RECORDS SUPPLIED:
%%
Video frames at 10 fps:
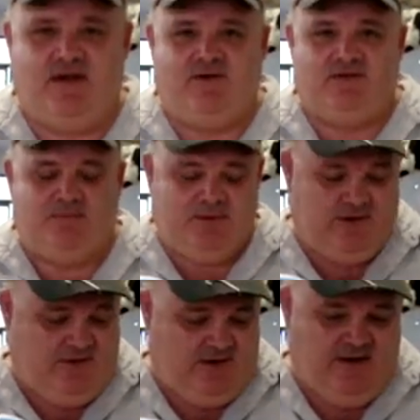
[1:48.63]
out here on the
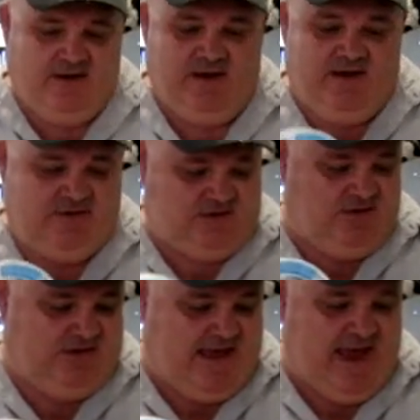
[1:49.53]
pier. It's
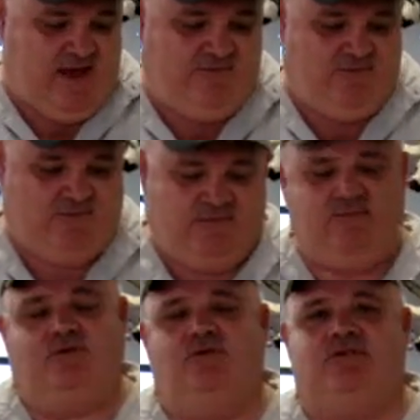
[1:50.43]
good to have.
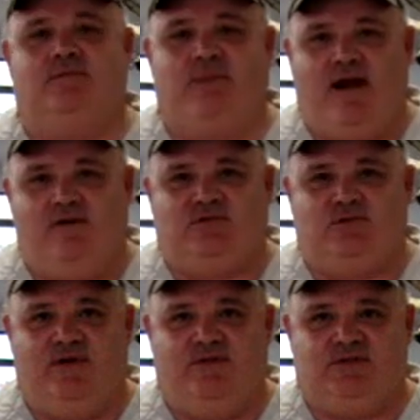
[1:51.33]
Use some barrel
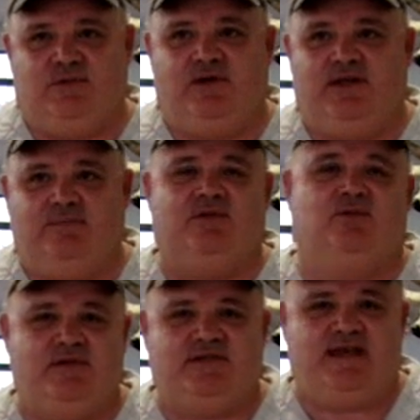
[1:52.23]
swivels. You want to keep the
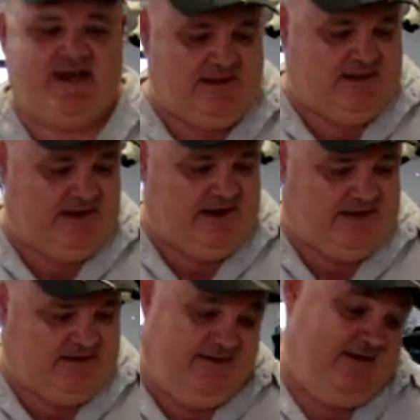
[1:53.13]
twist out of the line.
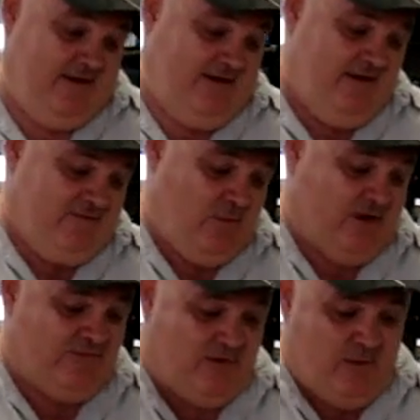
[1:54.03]
You
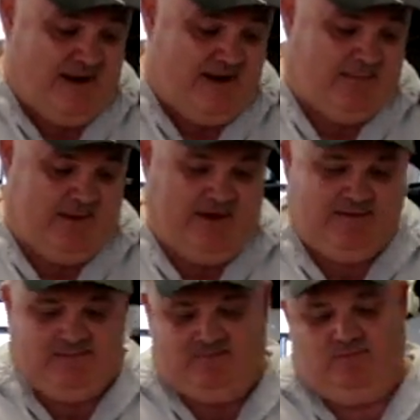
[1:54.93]
want to float out a bait.
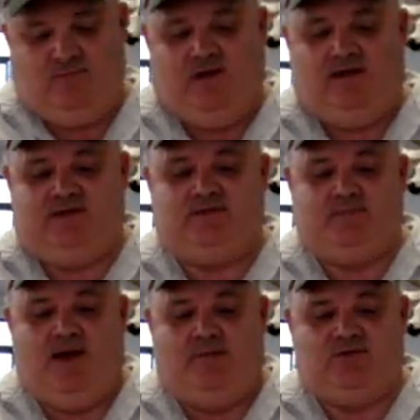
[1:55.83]
We got these
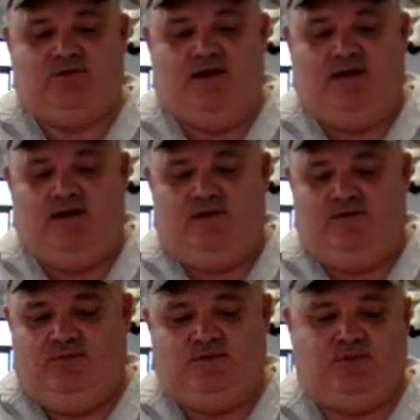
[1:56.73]
bobbers right here.
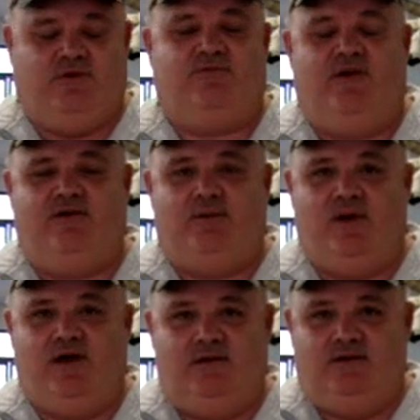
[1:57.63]
These work very
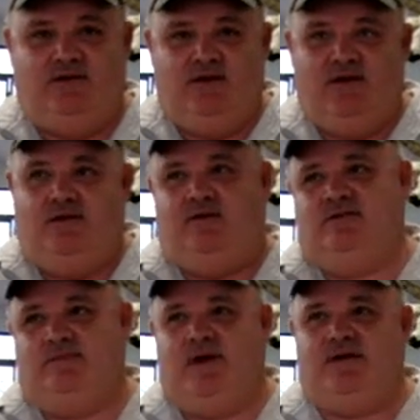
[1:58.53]
well.
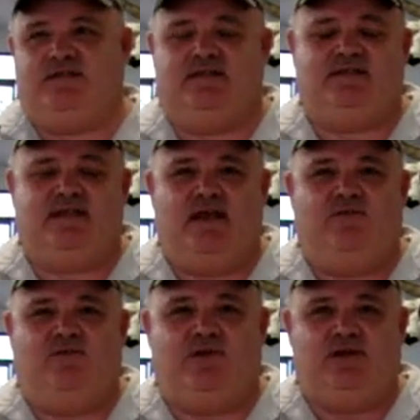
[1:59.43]
Use about a 6 to
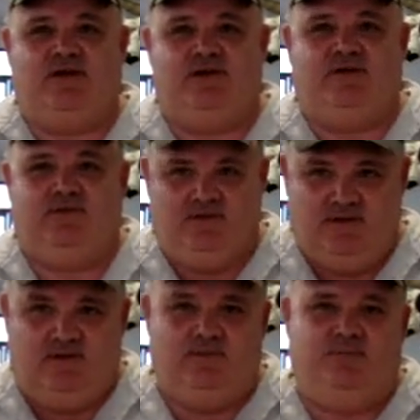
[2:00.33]
8 foot leader.
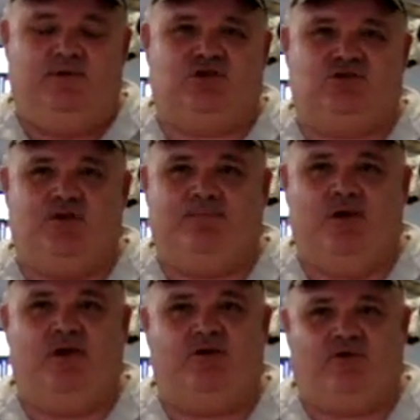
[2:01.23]
Put a shrimp
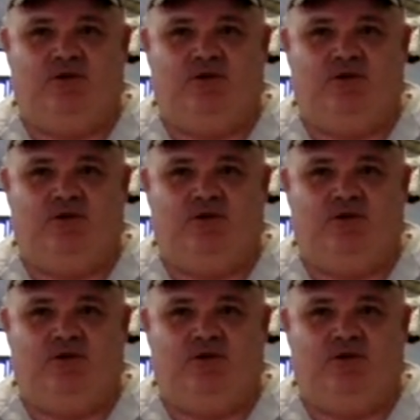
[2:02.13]
on or a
%%
PROBLEM:
Pictures in the records above are not copied; print everything else exactly.

ANSWER TO THE PROBLEM:
Video frames at 10 fps:
[1:48.63]
out here on the
[1:49.53]
pier. It's
[1:50.43]
good to have.
[1:51.33]
Use some barrel
[1:52.23]
swivels. You want to keep the
[1:53.13]
twist out of the line.
[1:54.03]
You
[1:54.93]
want to float out a bait.
[1:55.83]
We got these
[1:56.73]
bobbers right here.
[1:57.63]
These work very
[1:58.53]
well.
[1:59.43]
Use about a 6 to
[2:00.33]
8 foot leader.
[2:01.23]
Put a shrimp
[2:02.13]
on or a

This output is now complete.